Exactly and only the lines from the one with "[00:00:02.13 to 00:00:03.20]" through the last line of the records need to be set down; please skip the pictures.

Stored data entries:
★ ★ ★ ★ ★ ★ ★

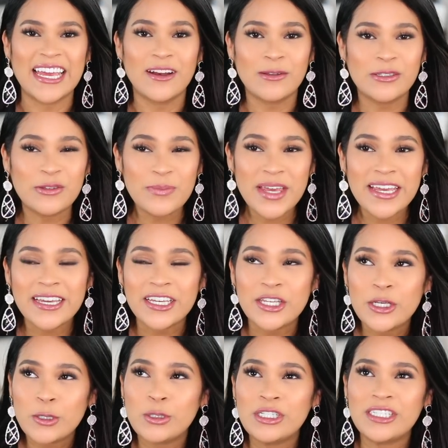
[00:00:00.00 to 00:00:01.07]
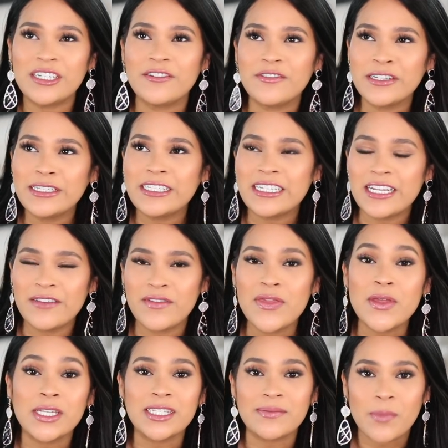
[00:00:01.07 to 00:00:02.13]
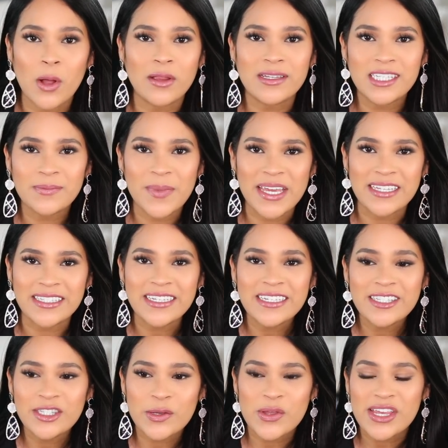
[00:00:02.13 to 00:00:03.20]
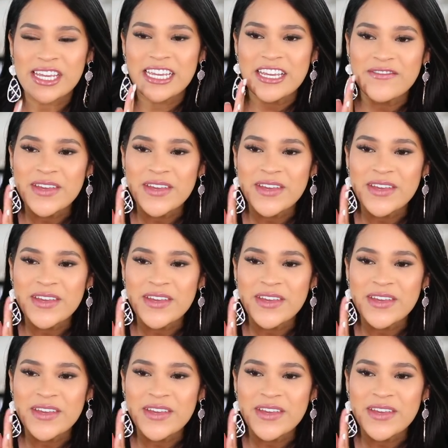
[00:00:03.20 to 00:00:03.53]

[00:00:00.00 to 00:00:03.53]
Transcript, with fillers: It can also make a huge difference in even the smallest spaces. So like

★ ★ ★ ★ ★ ★ ★

▶ [EXPECTED ANSWER]:
[00:00:02.13 to 00:00:03.20]
[00:00:03.20 to 00:00:03.53]

[00:00:00.00 to 00:00:03.53]
Transcript, with fillers: It can also make a huge difference in even the smallest spaces. So like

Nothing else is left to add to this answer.